# Next step electronics 1; Transistor-based thermometer

Throughout the years of my occupation with analog electronics I have realized that there is a considerable gap between intermediate and advanced analog knowledge. That is, even if you have read every known book regarding analog electronics, either for undergraduate students (The Art of Electronics, Microelectronic Circuits) or for graduate students (Analysis and Design of Analog Integrated Circuits), you will probably have no idea how to analyze monstrous circuits like the LM10 or an fm receiver. It’s not easy to analyze even the LM101 that got out decades ago.

The purpose of this line of posts is just that. To introduce and explain circuits relatively unknown to the average electronics enthusiast. Some of them will be simple (like the one that is going to be presented in this post) and some of them will be a little bit more complicated. But all of them have one common trace; when I stumbled across them for the first time, I felt like making a step towards advancing my expertise on the subject of analog electronics.

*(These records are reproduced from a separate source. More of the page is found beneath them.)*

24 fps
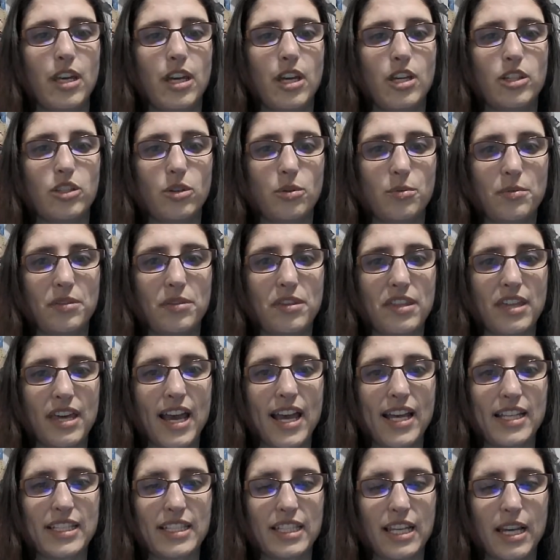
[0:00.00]
So
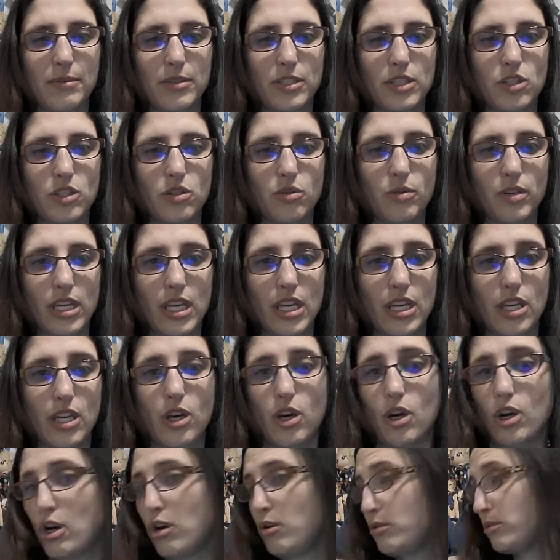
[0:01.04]
that's how he's doing it.
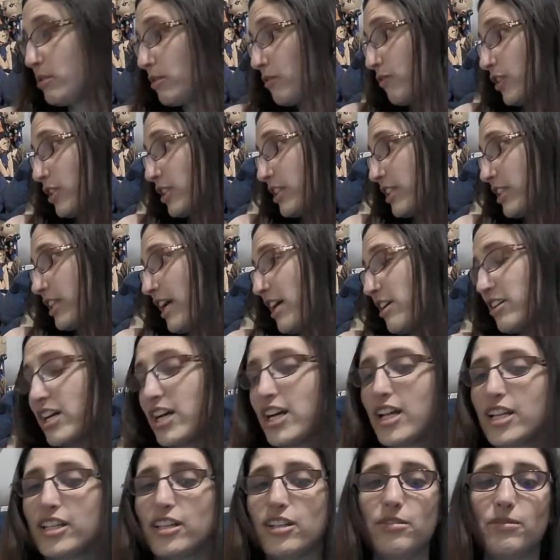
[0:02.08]
Oh, you figured it out,
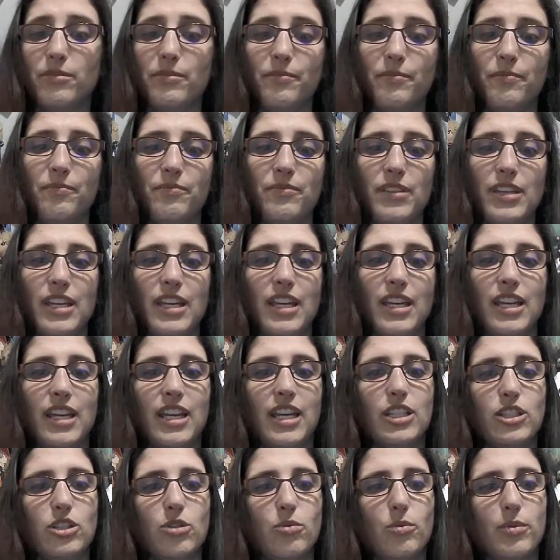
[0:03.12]
Kano?
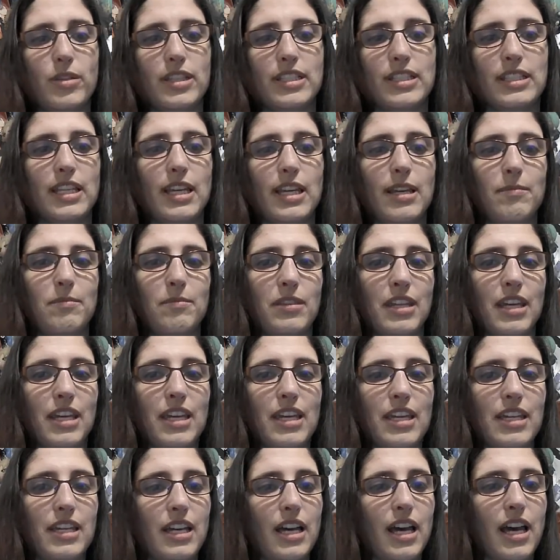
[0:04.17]
He's doing the same
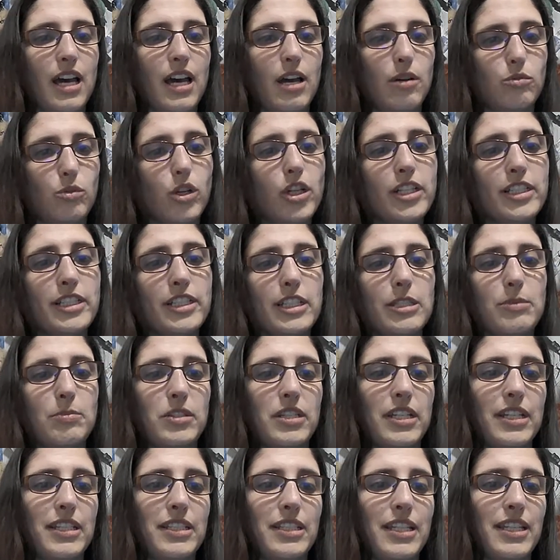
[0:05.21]
thing. Uh, Ron is
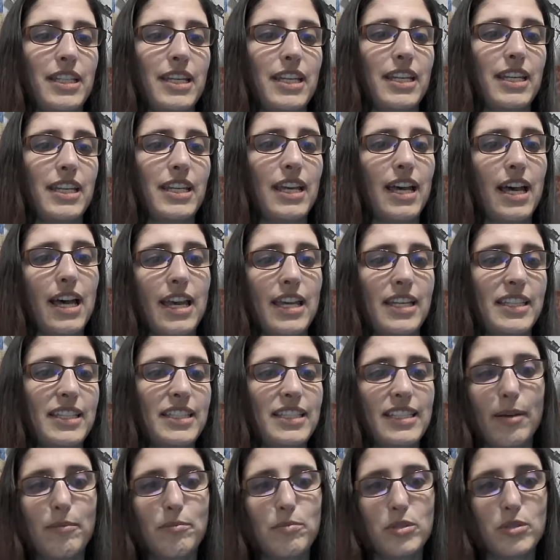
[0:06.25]
predicting the uh,
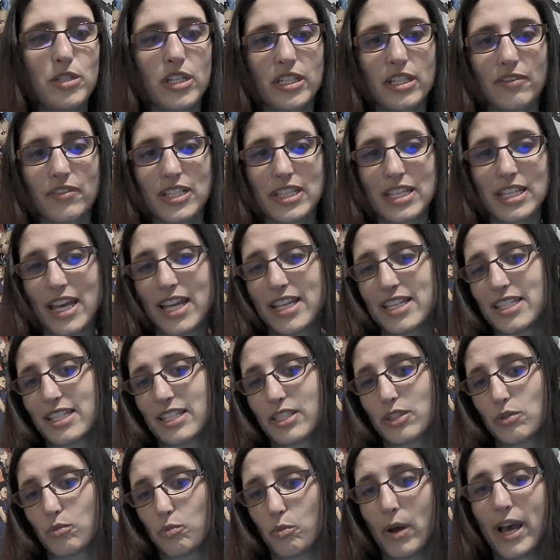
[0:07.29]
inception of intent
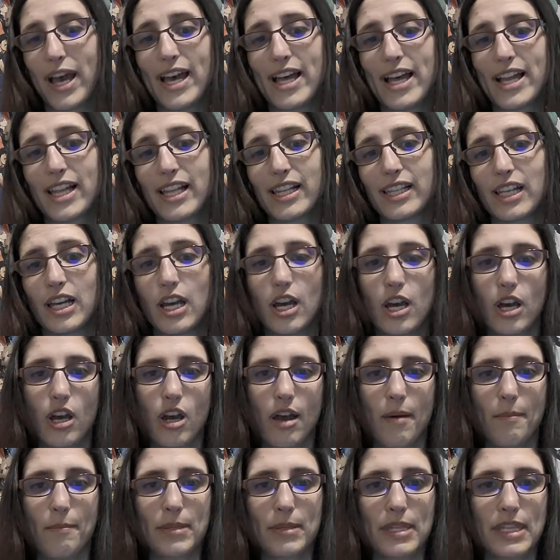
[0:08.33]
as well.
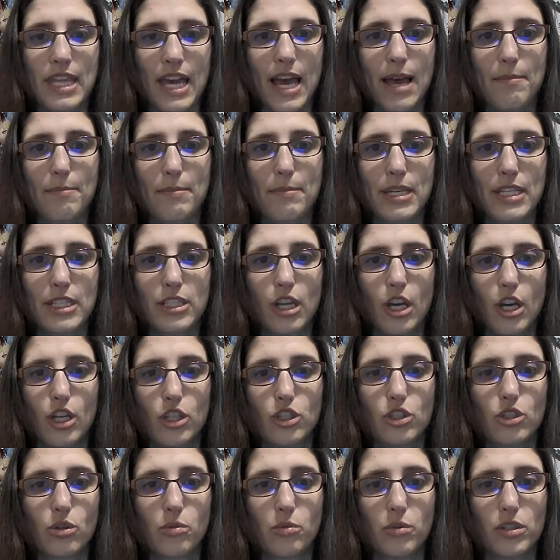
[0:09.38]
But that means,
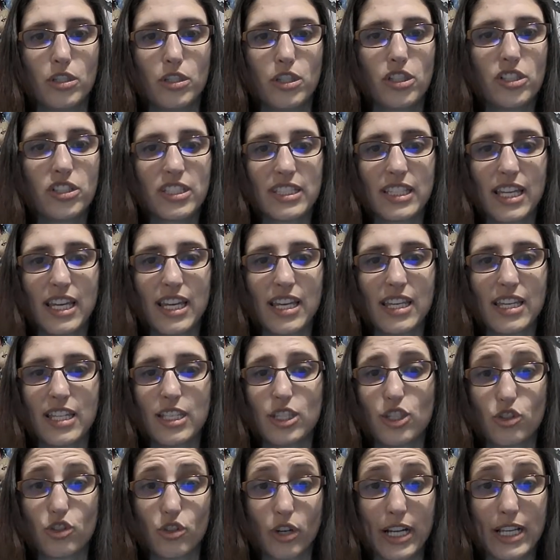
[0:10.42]
so you're saying
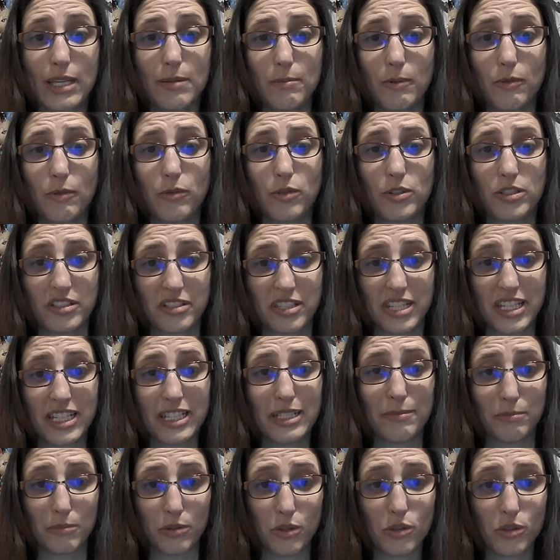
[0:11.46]
he's striking before
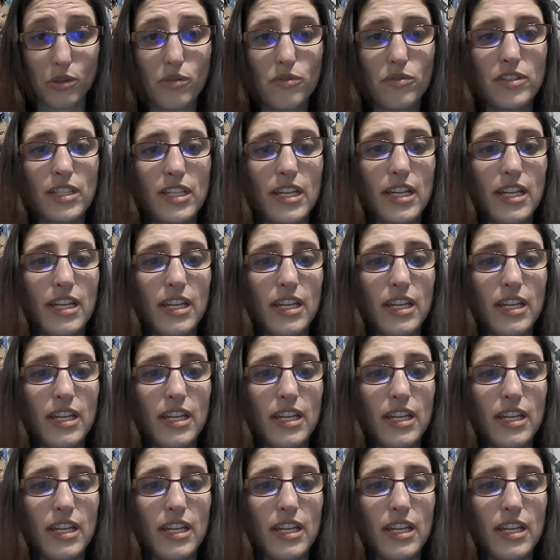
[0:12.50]
Tokita moves?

Ok, enough with the talking. Let’s find out how we can make a thermometer using off the shelf transistors.

Believe it or not, this is a thermometer. The output voltage, V(out), is proportional to the temperature of the transistors (we assume that all of the transistors are close enough, so their respective temperatures do not deviate much). In general, the relationship between the difference of a BJT’s base and emitter voltage ($V_{be}$) and its collector current ($I_C$) is given by the following formula

(1) $V_{be}=V_t*ln({I_C/I_S})$

where $V_t$ is the thermal voltage, $I_C$ is the collector current and $I_S$ is the saturation current. What’s important about $I_S$ is that it is a constant for each transistor and that it is directly proportional to its emitter area. The formula of the thermal voltage is

(2) $V_t=T k/q=86.6*10^{-6} T$

where $k$ is Boltzmann’s constant, $q$ is the charge of an electron and $T$ is the temperature in Kelvins.

From equation (1) it is apparent that if two identical transistors (same $I_S$) have the same base emitter voltage and are close enough to share the same temperature, then they must have the same collector current ($I_C$). This is the case with Q4 and Q5, as well as Q3 and Q6, assuming that all PNP transistors are identical with each other and all NPN transistors are also identical with each other.

The measurement of the temperature is taking place in the Q1-Q3 transistors. Since transistors Q1 and Q2 have all three of their terminals connected, they form a PNP transistor with twice as much the $I_S$, because it is proportional to its emitter area. Now, let us perform Kirchoff’s voltage law around the base emitter junctions of the compound Q12 transistor and Q3 transistor. The equation that we get is

(3) $V_{be3}=V_{be12}+I_{C12}*R_1$

assuming that the current is going into the emitter. Substituting equation (1) in (3), we take

(4) $V_t*ln({I_{C3}/I_{S3}})=V_t*ln({I_{C12}/I_{S12}}) + I_{C12}*R_1$

which can be written as

(5) $I_{C12}*R_1=V_t*ln(\frac{I_{C3}*I_{S12}}{I_{C12}*I_{S3}})$

As we mentioned earlier, the compound transistor Q12 has twice the emitter are of Q3, so

(6) $I_{S12}=2*I_{S3}$

and the collector currents of Q4-Q5 are identical, which means that, if we neglect the base currents as relatively small, we get

(7) $I_{C12}=I_{C4}=I_{C5}=I_{C3}$

Combining (2), (6) and (7) with (5), we derive the following formula

(8) $I_{C12}=\frac{ln(2)*86.6*10^{-6}}{R_1} T$

Now it is obvious how we get the temperature dependency. We have created a current which is directly proportional to the absolute temperature. All Q6 does is replicating this current and feeding it to resistor $R_2$ in order to create the output voltage which can be easily measured using a voltmeter. Therefore, the output voltage is

(9) $V_{(out)}= \frac{R_2}{R_1}*ln(2)*86.6*10^{-6}* T$

By properly selecting the ratio of $R_2$ to $R_1$ we can adjust the rate of change or output voltage for a particular temperature.

[IMPORTANT NOTE!] If you try to build this circuit, it is not going to work as it is. The reason behind this is that, equation (5) can also be satisfied with really small collector currents (which in real devices exist and we call them “leakage currents”). What one must do is to add a startup circuit that will ensure that the currents in the device are not negligible. We will show that in future posts.